> **Your objective**
Only the pictures stay out; every record is to be quoted exactly.

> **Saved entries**
--- START ---

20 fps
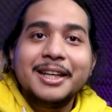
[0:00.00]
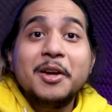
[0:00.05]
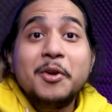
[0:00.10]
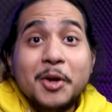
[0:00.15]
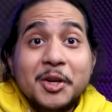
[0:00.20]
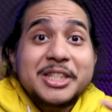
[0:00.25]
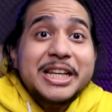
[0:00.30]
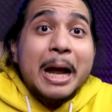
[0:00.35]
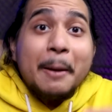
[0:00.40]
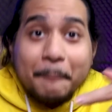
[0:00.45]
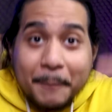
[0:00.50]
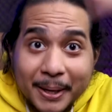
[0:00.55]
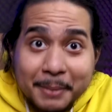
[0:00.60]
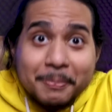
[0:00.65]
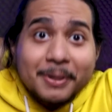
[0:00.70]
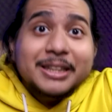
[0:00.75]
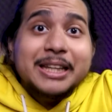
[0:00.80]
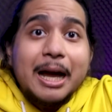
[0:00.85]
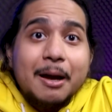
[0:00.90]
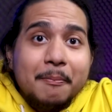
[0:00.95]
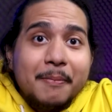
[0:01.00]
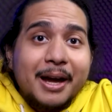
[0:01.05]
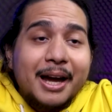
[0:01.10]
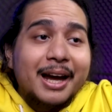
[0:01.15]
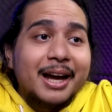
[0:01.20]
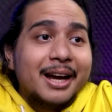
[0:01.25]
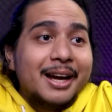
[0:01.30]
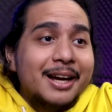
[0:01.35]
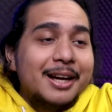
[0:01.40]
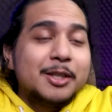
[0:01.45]
Dia udah ucapin
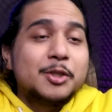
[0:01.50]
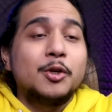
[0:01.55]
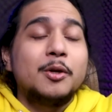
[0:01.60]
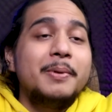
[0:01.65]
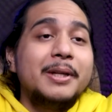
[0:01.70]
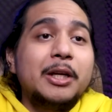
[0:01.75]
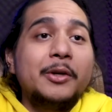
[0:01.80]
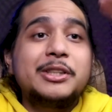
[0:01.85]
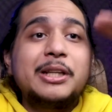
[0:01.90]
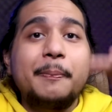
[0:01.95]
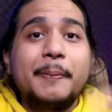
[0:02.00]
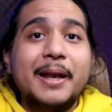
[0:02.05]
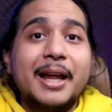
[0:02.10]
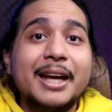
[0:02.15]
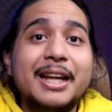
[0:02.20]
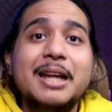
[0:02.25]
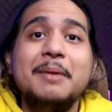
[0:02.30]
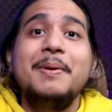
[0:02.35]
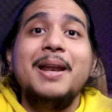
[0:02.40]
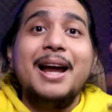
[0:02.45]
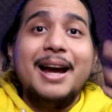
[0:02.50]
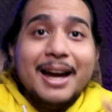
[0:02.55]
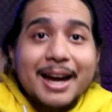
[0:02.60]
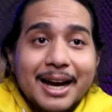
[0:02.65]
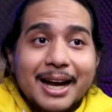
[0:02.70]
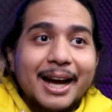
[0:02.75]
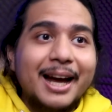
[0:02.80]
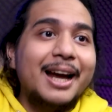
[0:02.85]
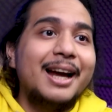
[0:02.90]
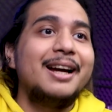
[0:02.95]
pertama, suruh minta ucapin lagi dia bilang
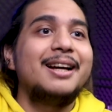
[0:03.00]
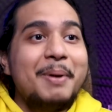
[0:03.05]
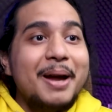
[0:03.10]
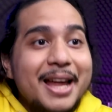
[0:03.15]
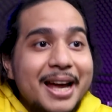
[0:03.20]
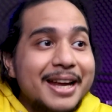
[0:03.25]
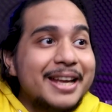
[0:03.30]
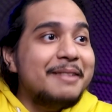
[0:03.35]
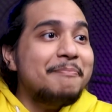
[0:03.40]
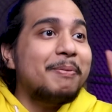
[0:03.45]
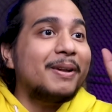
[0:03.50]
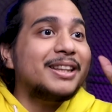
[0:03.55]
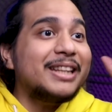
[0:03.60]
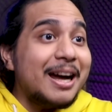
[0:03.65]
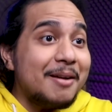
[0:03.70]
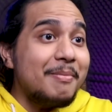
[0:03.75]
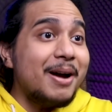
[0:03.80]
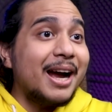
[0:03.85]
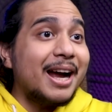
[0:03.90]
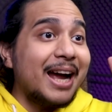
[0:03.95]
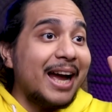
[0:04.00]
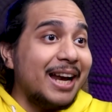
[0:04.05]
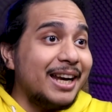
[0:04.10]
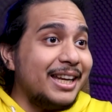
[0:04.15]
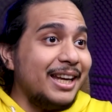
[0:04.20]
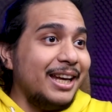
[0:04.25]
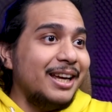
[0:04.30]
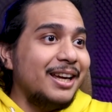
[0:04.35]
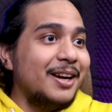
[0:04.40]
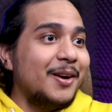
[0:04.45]
enggak. Bayangin pertama
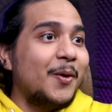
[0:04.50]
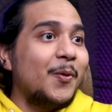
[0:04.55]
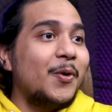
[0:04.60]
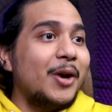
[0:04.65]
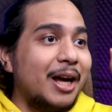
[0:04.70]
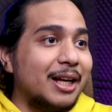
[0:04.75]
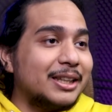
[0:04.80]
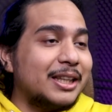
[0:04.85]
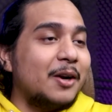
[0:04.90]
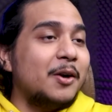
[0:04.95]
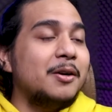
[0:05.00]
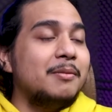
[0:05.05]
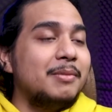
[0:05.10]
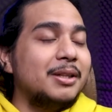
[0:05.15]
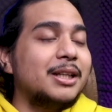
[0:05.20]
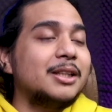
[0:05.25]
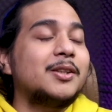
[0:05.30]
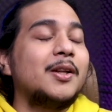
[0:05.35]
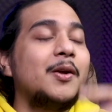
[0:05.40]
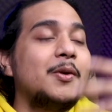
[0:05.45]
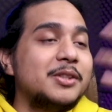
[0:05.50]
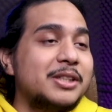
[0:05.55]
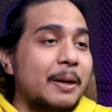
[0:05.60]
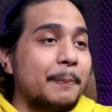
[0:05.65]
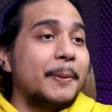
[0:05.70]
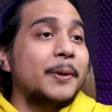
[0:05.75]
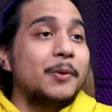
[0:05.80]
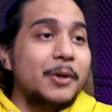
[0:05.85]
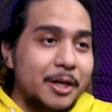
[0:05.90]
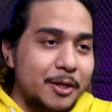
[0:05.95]
kali ulang tahun minta tolong
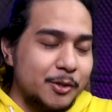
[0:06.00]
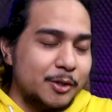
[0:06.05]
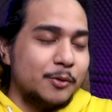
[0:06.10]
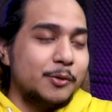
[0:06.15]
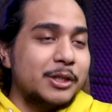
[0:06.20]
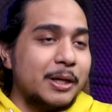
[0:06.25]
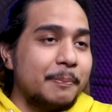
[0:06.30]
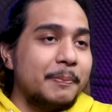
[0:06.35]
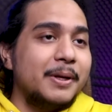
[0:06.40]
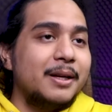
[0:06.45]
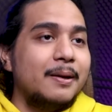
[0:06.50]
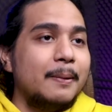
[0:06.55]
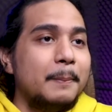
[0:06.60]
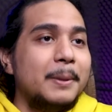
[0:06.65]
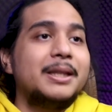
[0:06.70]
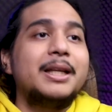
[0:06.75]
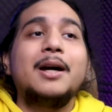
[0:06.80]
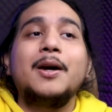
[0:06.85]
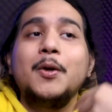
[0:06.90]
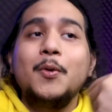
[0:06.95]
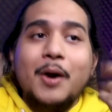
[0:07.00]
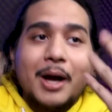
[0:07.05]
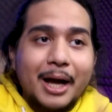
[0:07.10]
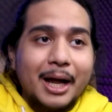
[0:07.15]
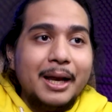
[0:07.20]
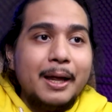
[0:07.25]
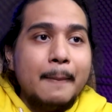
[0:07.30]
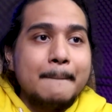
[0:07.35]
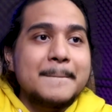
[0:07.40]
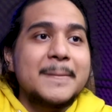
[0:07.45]
ucapin udah diucapin, minta kedua
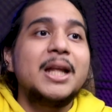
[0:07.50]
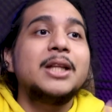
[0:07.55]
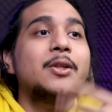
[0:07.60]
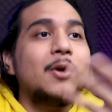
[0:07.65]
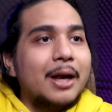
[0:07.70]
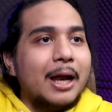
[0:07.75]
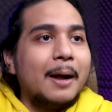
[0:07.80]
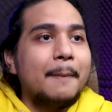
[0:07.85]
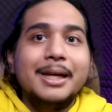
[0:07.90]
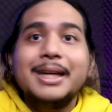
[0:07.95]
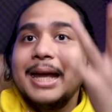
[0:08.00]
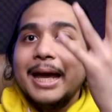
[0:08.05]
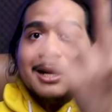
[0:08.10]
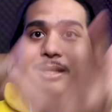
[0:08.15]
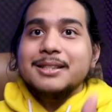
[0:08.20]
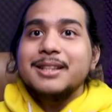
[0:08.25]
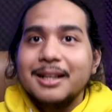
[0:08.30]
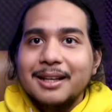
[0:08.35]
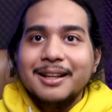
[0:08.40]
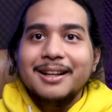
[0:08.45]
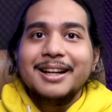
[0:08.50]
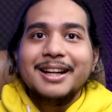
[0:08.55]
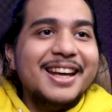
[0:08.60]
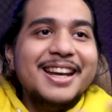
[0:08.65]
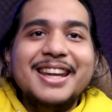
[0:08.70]
kali ditolak, di cancel.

--- END ---

> **Task answer**
20 fps
[0:00.00]
[0:00.05]
[0:00.10]
[0:00.15]
[0:00.20]
[0:00.25]
[0:00.30]
[0:00.35]
[0:00.40]
[0:00.45]
[0:00.50]
[0:00.55]
[0:00.60]
[0:00.65]
[0:00.70]
[0:00.75]
[0:00.80]
[0:00.85]
[0:00.90]
[0:00.95]
[0:01.00]
[0:01.05]
[0:01.10]
[0:01.15]
[0:01.20]
[0:01.25]
[0:01.30]
[0:01.35]
[0:01.40]
[0:01.45]
Dia udah ucapin
[0:01.50]
[0:01.55]
[0:01.60]
[0:01.65]
[0:01.70]
[0:01.75]
[0:01.80]
[0:01.85]
[0:01.90]
[0:01.95]
[0:02.00]
[0:02.05]
[0:02.10]
[0:02.15]
[0:02.20]
[0:02.25]
[0:02.30]
[0:02.35]
[0:02.40]
[0:02.45]
[0:02.50]
[0:02.55]
[0:02.60]
[0:02.65]
[0:02.70]
[0:02.75]
[0:02.80]
[0:02.85]
[0:02.90]
[0:02.95]
pertama, suruh minta ucapin lagi dia bilang
[0:03.00]
[0:03.05]
[0:03.10]
[0:03.15]
[0:03.20]
[0:03.25]
[0:03.30]
[0:03.35]
[0:03.40]
[0:03.45]
[0:03.50]
[0:03.55]
[0:03.60]
[0:03.65]
[0:03.70]
[0:03.75]
[0:03.80]
[0:03.85]
[0:03.90]
[0:03.95]
[0:04.00]
[0:04.05]
[0:04.10]
[0:04.15]
[0:04.20]
[0:04.25]
[0:04.30]
[0:04.35]
[0:04.40]
[0:04.45]
enggak. Bayangin pertama
[0:04.50]
[0:04.55]
[0:04.60]
[0:04.65]
[0:04.70]
[0:04.75]
[0:04.80]
[0:04.85]
[0:04.90]
[0:04.95]
[0:05.00]
[0:05.05]
[0:05.10]
[0:05.15]
[0:05.20]
[0:05.25]
[0:05.30]
[0:05.35]
[0:05.40]
[0:05.45]
[0:05.50]
[0:05.55]
[0:05.60]
[0:05.65]
[0:05.70]
[0:05.75]
[0:05.80]
[0:05.85]
[0:05.90]
[0:05.95]
kali ulang tahun minta tolong
[0:06.00]
[0:06.05]
[0:06.10]
[0:06.15]
[0:06.20]
[0:06.25]
[0:06.30]
[0:06.35]
[0:06.40]
[0:06.45]
[0:06.50]
[0:06.55]
[0:06.60]
[0:06.65]
[0:06.70]
[0:06.75]
[0:06.80]
[0:06.85]
[0:06.90]
[0:06.95]
[0:07.00]
[0:07.05]
[0:07.10]
[0:07.15]
[0:07.20]
[0:07.25]
[0:07.30]
[0:07.35]
[0:07.40]
[0:07.45]
ucapin udah diucapin, minta kedua
[0:07.50]
[0:07.55]
[0:07.60]
[0:07.65]
[0:07.70]
[0:07.75]
[0:07.80]
[0:07.85]
[0:07.90]
[0:07.95]
[0:08.00]
[0:08.05]
[0:08.10]
[0:08.15]
[0:08.20]
[0:08.25]
[0:08.30]
[0:08.35]
[0:08.40]
[0:08.45]
[0:08.50]
[0:08.55]
[0:08.60]
[0:08.65]
[0:08.70]
kali ditolak, di cancel.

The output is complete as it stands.